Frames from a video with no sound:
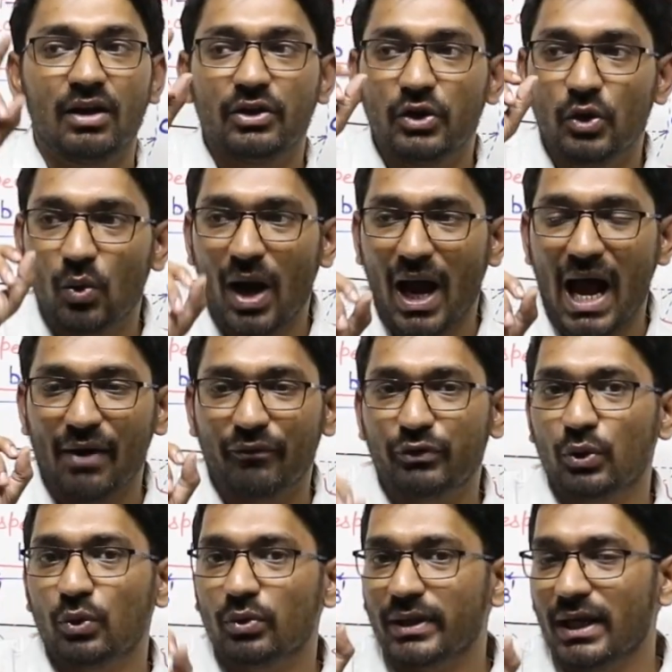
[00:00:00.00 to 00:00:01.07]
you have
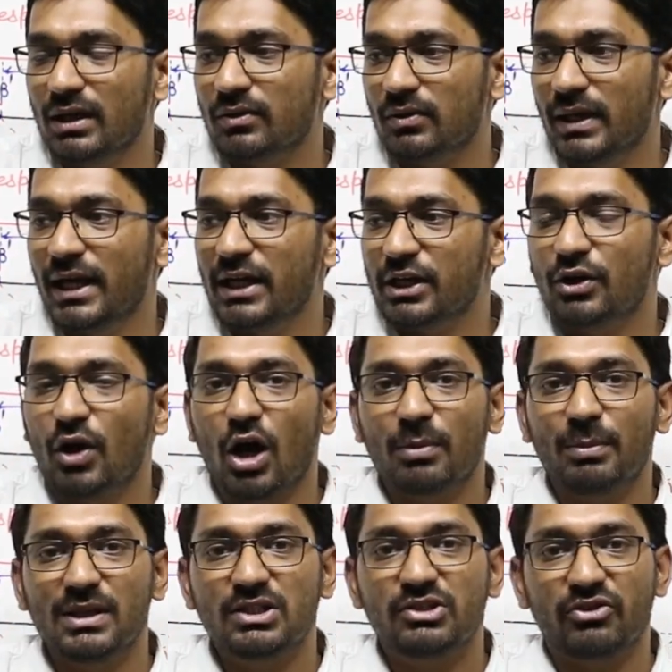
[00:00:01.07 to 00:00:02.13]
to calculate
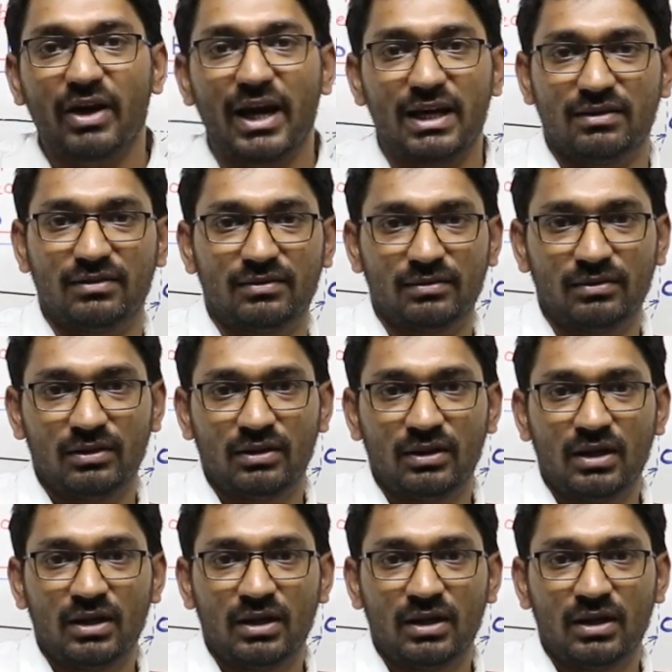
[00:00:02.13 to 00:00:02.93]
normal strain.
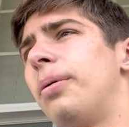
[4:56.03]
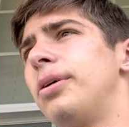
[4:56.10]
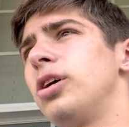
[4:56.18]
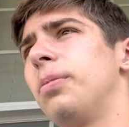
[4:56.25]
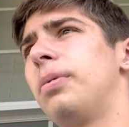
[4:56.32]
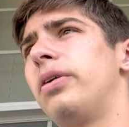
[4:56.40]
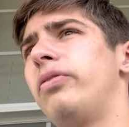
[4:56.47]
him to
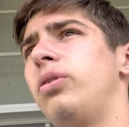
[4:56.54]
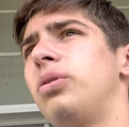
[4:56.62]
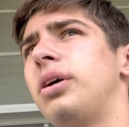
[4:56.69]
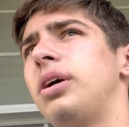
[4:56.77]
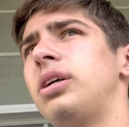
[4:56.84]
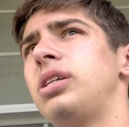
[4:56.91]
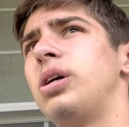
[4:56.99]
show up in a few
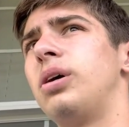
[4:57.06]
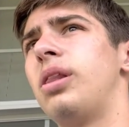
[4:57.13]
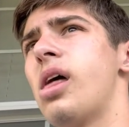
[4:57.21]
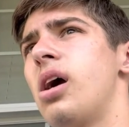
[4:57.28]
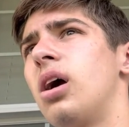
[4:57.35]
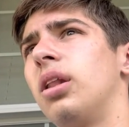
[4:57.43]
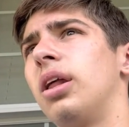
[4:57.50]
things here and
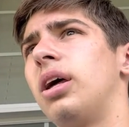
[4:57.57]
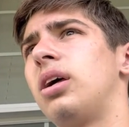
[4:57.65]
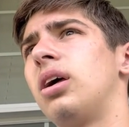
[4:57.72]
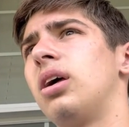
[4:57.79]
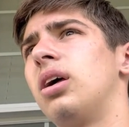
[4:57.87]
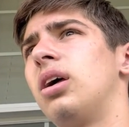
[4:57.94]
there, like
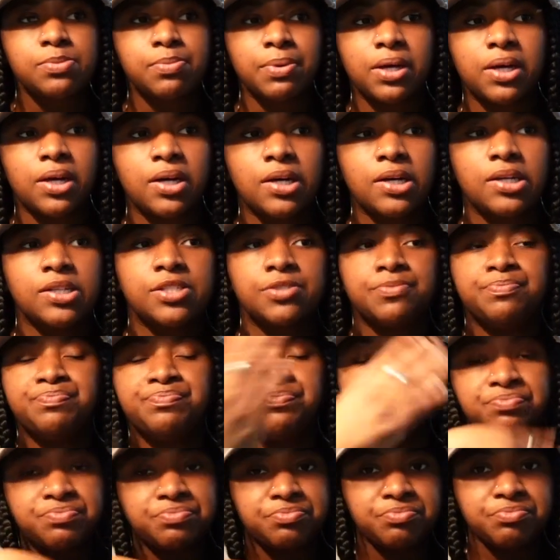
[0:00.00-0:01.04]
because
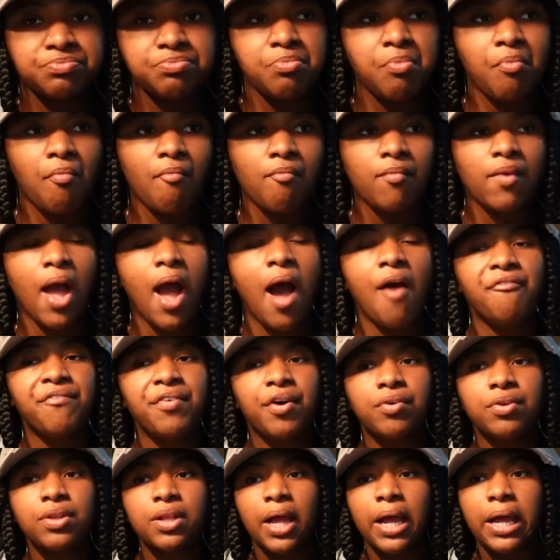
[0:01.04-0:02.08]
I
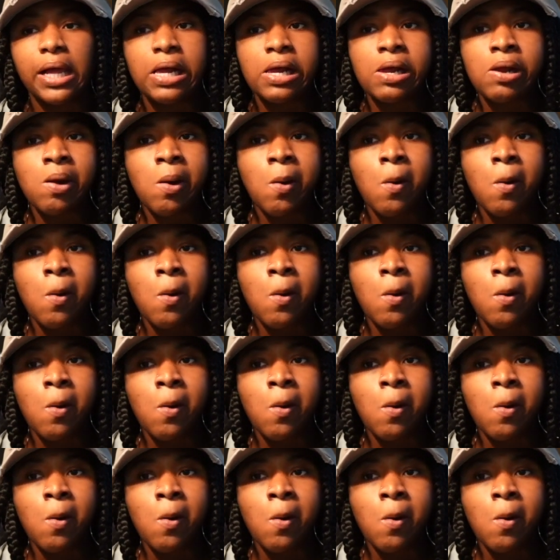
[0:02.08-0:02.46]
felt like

**Exercise directions**
The required answer is the material repeated exactly, with no images in it.

**Result of this task**
Frames from a video with no sound:
[00:00:00.00 to 00:00:01.07]
you have
[00:00:01.07 to 00:00:02.13]
to calculate
[00:00:02.13 to 00:00:02.93]
normal strain.
[4:56.03]
[4:56.10]
[4:56.18]
[4:56.25]
[4:56.32]
[4:56.40]
[4:56.47]
him to
[4:56.54]
[4:56.62]
[4:56.69]
[4:56.77]
[4:56.84]
[4:56.91]
[4:56.99]
show up in a few
[4:57.06]
[4:57.13]
[4:57.21]
[4:57.28]
[4:57.35]
[4:57.43]
[4:57.50]
things here and
[4:57.57]
[4:57.65]
[4:57.72]
[4:57.79]
[4:57.87]
[4:57.94]
there, like
[0:00.00-0:01.04]
because
[0:01.04-0:02.08]
I
[0:02.08-0:02.46]
felt like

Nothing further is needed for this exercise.